Records provided:
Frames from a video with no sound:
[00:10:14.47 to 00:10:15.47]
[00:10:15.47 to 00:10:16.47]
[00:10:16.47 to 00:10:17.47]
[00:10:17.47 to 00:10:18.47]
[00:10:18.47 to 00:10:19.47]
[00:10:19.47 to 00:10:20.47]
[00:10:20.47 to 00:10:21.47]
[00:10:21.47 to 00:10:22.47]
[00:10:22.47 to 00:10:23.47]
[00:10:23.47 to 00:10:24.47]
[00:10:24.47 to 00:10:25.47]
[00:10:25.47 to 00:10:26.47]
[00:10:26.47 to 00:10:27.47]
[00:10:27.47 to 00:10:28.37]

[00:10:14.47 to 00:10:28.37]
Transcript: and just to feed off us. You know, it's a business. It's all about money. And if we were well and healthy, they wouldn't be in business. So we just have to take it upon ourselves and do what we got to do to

Problem description: Print the entries exactly.

Solution to the exercise:
Frames from a video with no sound:
[00:10:14.47 to 00:10:15.47]
[00:10:15.47 to 00:10:16.47]
[00:10:16.47 to 00:10:17.47]
[00:10:17.47 to 00:10:18.47]
[00:10:18.47 to 00:10:19.47]
[00:10:19.47 to 00:10:20.47]
[00:10:20.47 to 00:10:21.47]
[00:10:21.47 to 00:10:22.47]
[00:10:22.47 to 00:10:23.47]
[00:10:23.47 to 00:10:24.47]
[00:10:24.47 to 00:10:25.47]
[00:10:25.47 to 00:10:26.47]
[00:10:26.47 to 00:10:27.47]
[00:10:27.47 to 00:10:28.37]

[00:10:14.47 to 00:10:28.37]
Transcript: and just to feed off us. You know, it's a business. It's all about money. And if we were well and healthy, they wouldn't be in business. So we just have to take it upon ourselves and do what we got to do to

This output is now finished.